Required work: Without changing anything, output the records below.

**********

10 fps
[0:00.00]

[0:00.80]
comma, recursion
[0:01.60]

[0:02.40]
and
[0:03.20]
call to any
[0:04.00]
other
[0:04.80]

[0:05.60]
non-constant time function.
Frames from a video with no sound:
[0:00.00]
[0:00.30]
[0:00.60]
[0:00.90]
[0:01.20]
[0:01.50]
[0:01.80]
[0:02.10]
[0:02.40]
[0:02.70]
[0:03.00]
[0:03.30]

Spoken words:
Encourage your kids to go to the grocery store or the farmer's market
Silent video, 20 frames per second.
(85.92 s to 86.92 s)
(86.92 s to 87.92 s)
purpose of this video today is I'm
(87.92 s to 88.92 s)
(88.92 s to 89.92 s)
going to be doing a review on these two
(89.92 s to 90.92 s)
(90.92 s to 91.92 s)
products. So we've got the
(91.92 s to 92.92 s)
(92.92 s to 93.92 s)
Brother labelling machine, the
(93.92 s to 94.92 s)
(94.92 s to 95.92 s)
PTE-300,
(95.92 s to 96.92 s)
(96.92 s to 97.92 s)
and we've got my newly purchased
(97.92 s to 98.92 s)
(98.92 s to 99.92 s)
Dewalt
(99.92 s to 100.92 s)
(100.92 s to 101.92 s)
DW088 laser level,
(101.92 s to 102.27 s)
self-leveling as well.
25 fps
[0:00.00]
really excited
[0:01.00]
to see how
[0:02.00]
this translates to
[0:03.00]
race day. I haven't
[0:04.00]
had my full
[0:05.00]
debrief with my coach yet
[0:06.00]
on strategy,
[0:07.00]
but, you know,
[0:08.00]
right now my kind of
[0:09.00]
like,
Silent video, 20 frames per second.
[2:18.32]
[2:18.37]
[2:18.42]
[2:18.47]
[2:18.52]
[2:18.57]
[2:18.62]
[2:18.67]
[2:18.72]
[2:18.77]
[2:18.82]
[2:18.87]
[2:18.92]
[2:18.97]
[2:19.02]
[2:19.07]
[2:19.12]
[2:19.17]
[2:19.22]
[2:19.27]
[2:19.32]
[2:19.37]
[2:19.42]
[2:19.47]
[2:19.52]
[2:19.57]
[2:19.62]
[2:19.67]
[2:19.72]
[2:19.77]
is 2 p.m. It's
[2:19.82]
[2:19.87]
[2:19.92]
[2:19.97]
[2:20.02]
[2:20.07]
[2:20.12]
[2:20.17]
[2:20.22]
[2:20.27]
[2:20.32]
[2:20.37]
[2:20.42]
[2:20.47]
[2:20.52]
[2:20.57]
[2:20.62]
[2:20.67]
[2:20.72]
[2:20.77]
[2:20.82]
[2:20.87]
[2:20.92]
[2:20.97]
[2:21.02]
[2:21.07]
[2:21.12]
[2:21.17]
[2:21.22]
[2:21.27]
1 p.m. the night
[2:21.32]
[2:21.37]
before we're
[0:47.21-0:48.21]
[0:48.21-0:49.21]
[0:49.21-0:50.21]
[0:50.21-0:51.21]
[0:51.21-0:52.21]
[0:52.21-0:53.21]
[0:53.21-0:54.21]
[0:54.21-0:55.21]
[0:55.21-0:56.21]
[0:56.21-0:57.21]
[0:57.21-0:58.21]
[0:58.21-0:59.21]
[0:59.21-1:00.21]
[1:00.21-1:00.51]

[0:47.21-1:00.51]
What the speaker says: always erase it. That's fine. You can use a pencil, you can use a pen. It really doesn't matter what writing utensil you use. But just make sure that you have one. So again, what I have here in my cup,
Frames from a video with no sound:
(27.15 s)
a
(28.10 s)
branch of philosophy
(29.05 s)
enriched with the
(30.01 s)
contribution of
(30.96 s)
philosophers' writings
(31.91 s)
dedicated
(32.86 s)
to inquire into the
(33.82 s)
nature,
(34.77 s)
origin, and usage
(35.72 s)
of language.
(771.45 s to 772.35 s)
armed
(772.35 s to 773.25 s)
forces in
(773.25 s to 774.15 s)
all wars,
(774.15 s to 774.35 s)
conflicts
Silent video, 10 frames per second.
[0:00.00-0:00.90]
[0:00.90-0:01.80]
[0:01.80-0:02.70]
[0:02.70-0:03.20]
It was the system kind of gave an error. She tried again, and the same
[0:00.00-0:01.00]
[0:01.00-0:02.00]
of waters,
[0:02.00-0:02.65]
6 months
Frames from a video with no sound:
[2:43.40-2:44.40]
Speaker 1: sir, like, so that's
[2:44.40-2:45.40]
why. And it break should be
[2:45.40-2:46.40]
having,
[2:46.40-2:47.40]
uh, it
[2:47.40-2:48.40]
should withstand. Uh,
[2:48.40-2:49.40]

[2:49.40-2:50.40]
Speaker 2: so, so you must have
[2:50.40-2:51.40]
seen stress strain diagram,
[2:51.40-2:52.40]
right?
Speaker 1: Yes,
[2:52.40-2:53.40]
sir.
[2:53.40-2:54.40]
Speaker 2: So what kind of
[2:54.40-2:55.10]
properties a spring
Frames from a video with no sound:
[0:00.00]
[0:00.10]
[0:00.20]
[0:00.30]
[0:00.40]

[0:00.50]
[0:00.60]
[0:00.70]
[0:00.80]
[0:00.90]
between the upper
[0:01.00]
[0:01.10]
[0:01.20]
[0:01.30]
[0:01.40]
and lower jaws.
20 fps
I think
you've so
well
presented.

**********

Completed exercise:
10 fps
[0:00.00]

[0:00.80]
comma, recursion
[0:01.60]

[0:02.40]
and
[0:03.20]
call to any
[0:04.00]
other
[0:04.80]

[0:05.60]
non-constant time function.
Frames from a video with no sound:
[0:00.00]
[0:00.30]
[0:00.60]
[0:00.90]
[0:01.20]
[0:01.50]
[0:01.80]
[0:02.10]
[0:02.40]
[0:02.70]
[0:03.00]
[0:03.30]

Spoken words:
Encourage your kids to go to the grocery store or the farmer's market
Silent video, 20 frames per second.
(85.92 s to 86.92 s)
(86.92 s to 87.92 s)
purpose of this video today is I'm
(87.92 s to 88.92 s)
(88.92 s to 89.92 s)
going to be doing a review on these two
(89.92 s to 90.92 s)
(90.92 s to 91.92 s)
products. So we've got the
(91.92 s to 92.92 s)
(92.92 s to 93.92 s)
Brother labelling machine, the
(93.92 s to 94.92 s)
(94.92 s to 95.92 s)
PTE-300,
(95.92 s to 96.92 s)
(96.92 s to 97.92 s)
and we've got my newly purchased
(97.92 s to 98.92 s)
(98.92 s to 99.92 s)
Dewalt
(99.92 s to 100.92 s)
(100.92 s to 101.92 s)
DW088 laser level,
(101.92 s to 102.27 s)
self-leveling as well.
25 fps
[0:00.00]
really excited
[0:01.00]
to see how
[0:02.00]
this translates to
[0:03.00]
race day. I haven't
[0:04.00]
had my full
[0:05.00]
debrief with my coach yet
[0:06.00]
on strategy,
[0:07.00]
but, you know,
[0:08.00]
right now my kind of
[0:09.00]
like,
Silent video, 20 frames per second.
[2:18.32]
[2:18.37]
[2:18.42]
[2:18.47]
[2:18.52]
[2:18.57]
[2:18.62]
[2:18.67]
[2:18.72]
[2:18.77]
[2:18.82]
[2:18.87]
[2:18.92]
[2:18.97]
[2:19.02]
[2:19.07]
[2:19.12]
[2:19.17]
[2:19.22]
[2:19.27]
[2:19.32]
[2:19.37]
[2:19.42]
[2:19.47]
[2:19.52]
[2:19.57]
[2:19.62]
[2:19.67]
[2:19.72]
[2:19.77]
is 2 p.m. It's
[2:19.82]
[2:19.87]
[2:19.92]
[2:19.97]
[2:20.02]
[2:20.07]
[2:20.12]
[2:20.17]
[2:20.22]
[2:20.27]
[2:20.32]
[2:20.37]
[2:20.42]
[2:20.47]
[2:20.52]
[2:20.57]
[2:20.62]
[2:20.67]
[2:20.72]
[2:20.77]
[2:20.82]
[2:20.87]
[2:20.92]
[2:20.97]
[2:21.02]
[2:21.07]
[2:21.12]
[2:21.17]
[2:21.22]
[2:21.27]
1 p.m. the night
[2:21.32]
[2:21.37]
before we're
[0:47.21-0:48.21]
[0:48.21-0:49.21]
[0:49.21-0:50.21]
[0:50.21-0:51.21]
[0:51.21-0:52.21]
[0:52.21-0:53.21]
[0:53.21-0:54.21]
[0:54.21-0:55.21]
[0:55.21-0:56.21]
[0:56.21-0:57.21]
[0:57.21-0:58.21]
[0:58.21-0:59.21]
[0:59.21-1:00.21]
[1:00.21-1:00.51]

[0:47.21-1:00.51]
What the speaker says: always erase it. That's fine. You can use a pencil, you can use a pen. It really doesn't matter what writing utensil you use. But just make sure that you have one. So again, what I have here in my cup,
Frames from a video with no sound:
(27.15 s)
a
(28.10 s)
branch of philosophy
(29.05 s)
enriched with the
(30.01 s)
contribution of
(30.96 s)
philosophers' writings
(31.91 s)
dedicated
(32.86 s)
to inquire into the
(33.82 s)
nature,
(34.77 s)
origin, and usage
(35.72 s)
of language.
(771.45 s to 772.35 s)
armed
(772.35 s to 773.25 s)
forces in
(773.25 s to 774.15 s)
all wars,
(774.15 s to 774.35 s)
conflicts
Silent video, 10 frames per second.
[0:00.00-0:00.90]
[0:00.90-0:01.80]
[0:01.80-0:02.70]
[0:02.70-0:03.20]
It was the system kind of gave an error. She tried again, and the same
[0:00.00-0:01.00]
[0:01.00-0:02.00]
of waters,
[0:02.00-0:02.65]
6 months
Frames from a video with no sound:
[2:43.40-2:44.40]
Speaker 1: sir, like, so that's
[2:44.40-2:45.40]
why. And it break should be
[2:45.40-2:46.40]
having,
[2:46.40-2:47.40]
uh, it
[2:47.40-2:48.40]
should withstand. Uh,
[2:48.40-2:49.40]

[2:49.40-2:50.40]
Speaker 2: so, so you must have
[2:50.40-2:51.40]
seen stress strain diagram,
[2:51.40-2:52.40]
right?
Speaker 1: Yes,
[2:52.40-2:53.40]
sir.
[2:53.40-2:54.40]
Speaker 2: So what kind of
[2:54.40-2:55.10]
properties a spring
Frames from a video with no sound:
[0:00.00]
[0:00.10]
[0:00.20]
[0:00.30]
[0:00.40]

[0:00.50]
[0:00.60]
[0:00.70]
[0:00.80]
[0:00.90]
between the upper
[0:01.00]
[0:01.10]
[0:01.20]
[0:01.30]
[0:01.40]
and lower jaws.
20 fps
I think
you've so
well
presented.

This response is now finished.